→ Assignment
Return the entries below word for word. No picture belongs in the copy.

-- Records shown follows --

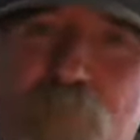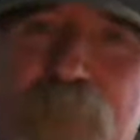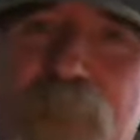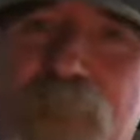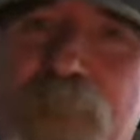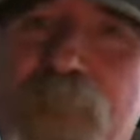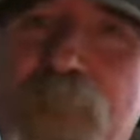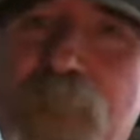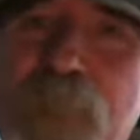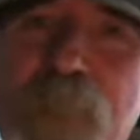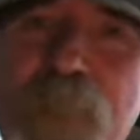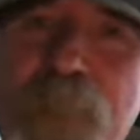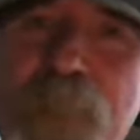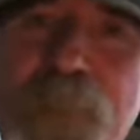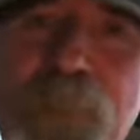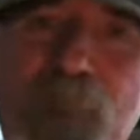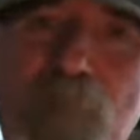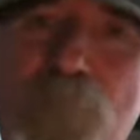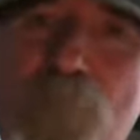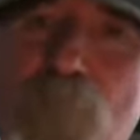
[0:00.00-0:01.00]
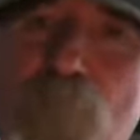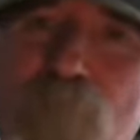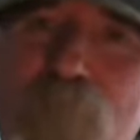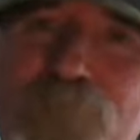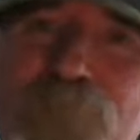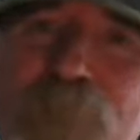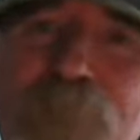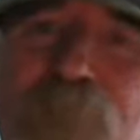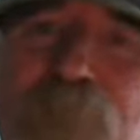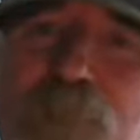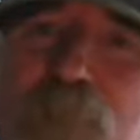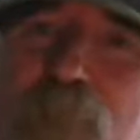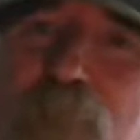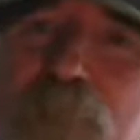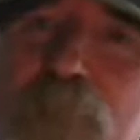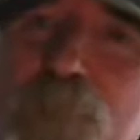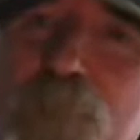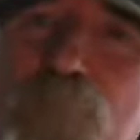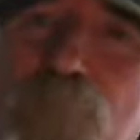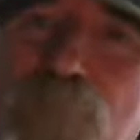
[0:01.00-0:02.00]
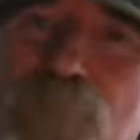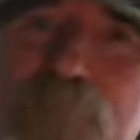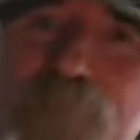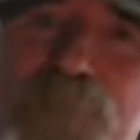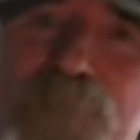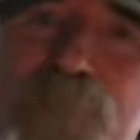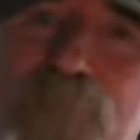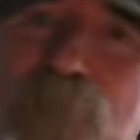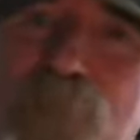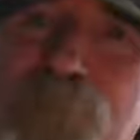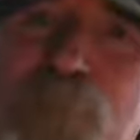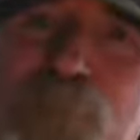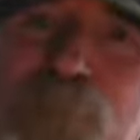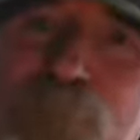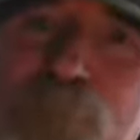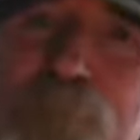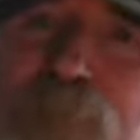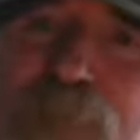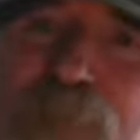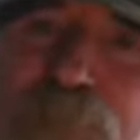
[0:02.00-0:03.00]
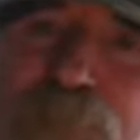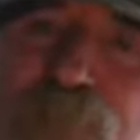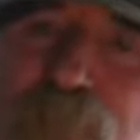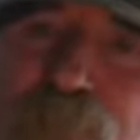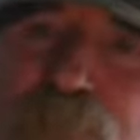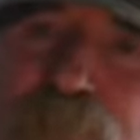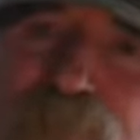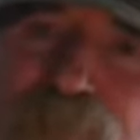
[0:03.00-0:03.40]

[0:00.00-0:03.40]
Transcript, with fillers: bit. You know, more of a, li a liberal conservative mix on the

-- Records shown concluded --

→ Solution to this task
[0:00.00-0:01.00]
[0:01.00-0:02.00]
[0:02.00-0:03.00]
[0:03.00-0:03.40]

[0:00.00-0:03.40]
Transcript, with fillers: bit. You know, more of a, li a liberal conservative mix on the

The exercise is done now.